たとえこの身が焼かれてもお前を愛す

「うむ.....本来ならばそうなのだがな.....」

ユンゲルスは冴えない表情を浮かべる。


「伯父上?」


「ゲオルグ陛下が側室をとられたことは、お前も知っておるな?」

側室はゲオルグがエルンストの為に開いた、例の宴で出会った内のひとりだった。


「はぁ.....」わずかに後ろめたさを感じる。


「グレーテ・フォン・ゲルフェルト。お前も名前くらいは知っておろう?」


エルンストの頭に小太りで脂ぎった男の顔が浮かんだ。

ゲルフェルト侯爵。
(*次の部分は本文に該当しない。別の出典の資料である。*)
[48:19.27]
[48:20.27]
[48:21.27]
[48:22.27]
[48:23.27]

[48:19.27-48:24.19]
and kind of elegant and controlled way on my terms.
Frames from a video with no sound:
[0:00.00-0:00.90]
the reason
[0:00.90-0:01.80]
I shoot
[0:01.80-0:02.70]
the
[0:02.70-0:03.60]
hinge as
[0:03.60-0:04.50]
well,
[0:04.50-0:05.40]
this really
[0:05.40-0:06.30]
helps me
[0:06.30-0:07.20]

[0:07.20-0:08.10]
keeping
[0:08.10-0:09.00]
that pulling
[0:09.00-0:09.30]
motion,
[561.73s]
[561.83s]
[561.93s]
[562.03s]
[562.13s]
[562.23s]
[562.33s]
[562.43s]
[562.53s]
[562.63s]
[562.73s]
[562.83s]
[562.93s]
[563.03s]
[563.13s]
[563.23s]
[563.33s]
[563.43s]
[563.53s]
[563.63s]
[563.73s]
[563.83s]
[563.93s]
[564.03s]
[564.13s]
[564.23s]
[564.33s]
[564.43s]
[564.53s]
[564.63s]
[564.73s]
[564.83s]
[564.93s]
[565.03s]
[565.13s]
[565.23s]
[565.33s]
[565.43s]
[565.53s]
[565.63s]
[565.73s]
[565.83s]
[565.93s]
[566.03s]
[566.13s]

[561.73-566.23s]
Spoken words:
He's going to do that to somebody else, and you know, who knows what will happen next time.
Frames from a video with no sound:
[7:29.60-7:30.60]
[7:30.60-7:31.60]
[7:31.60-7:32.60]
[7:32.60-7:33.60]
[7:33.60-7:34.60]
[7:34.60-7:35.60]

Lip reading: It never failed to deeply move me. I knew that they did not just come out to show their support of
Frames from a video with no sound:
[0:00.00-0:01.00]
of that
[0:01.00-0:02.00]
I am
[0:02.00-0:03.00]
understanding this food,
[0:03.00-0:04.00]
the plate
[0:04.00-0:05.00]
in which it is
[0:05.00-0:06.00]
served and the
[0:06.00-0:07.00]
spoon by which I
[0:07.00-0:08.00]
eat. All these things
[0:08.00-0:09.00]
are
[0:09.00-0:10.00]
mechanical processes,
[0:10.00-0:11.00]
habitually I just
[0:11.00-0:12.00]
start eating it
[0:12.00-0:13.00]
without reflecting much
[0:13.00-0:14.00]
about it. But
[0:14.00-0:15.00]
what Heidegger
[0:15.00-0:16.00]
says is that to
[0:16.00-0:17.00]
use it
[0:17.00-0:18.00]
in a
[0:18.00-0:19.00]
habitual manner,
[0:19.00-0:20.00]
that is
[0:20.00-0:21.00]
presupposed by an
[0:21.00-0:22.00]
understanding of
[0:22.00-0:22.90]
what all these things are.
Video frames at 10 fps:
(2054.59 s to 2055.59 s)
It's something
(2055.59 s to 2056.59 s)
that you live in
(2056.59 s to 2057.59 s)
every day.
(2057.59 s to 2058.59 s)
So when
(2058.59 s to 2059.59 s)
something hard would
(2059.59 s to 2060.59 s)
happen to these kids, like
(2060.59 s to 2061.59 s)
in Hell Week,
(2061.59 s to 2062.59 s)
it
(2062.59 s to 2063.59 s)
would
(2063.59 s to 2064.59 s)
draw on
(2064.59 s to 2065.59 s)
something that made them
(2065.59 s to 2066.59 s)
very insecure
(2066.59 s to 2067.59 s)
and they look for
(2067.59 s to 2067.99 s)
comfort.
この国にいる4人の大臣のひとりで、かなりの有力者だ。

その娘グレーテの顔は思い出せない。

さて、黄色のドレスか、赤いドレスか?それとも後から参戦したピンクのドレスか?
そんな不遜なことを考えていた。


「グレーテは20歳でゾフィーより三つ年下なのだが、どうやら妊娠しているらしいのだ」


?!


まさか同時にお子が誕生する?

これは災いの種となりそうだ。

一抹の不安がよぎるエルンストだ。

この国は第一子が帝位を継ぐ。男でも女でも構わない。
要は皇帝の種であればいいのだ。正室だろうが側室だろうが関係ない。


出産時期が近ければ大問題だ。

エルンストとしてはゾフィーの産んだ子を当然帝位につけたいが、側室の後ろ盾であるゲルフェルト侯爵も黙ってはいないだろう。

皇帝も罪なことをなさる。自然とため息が漏れる。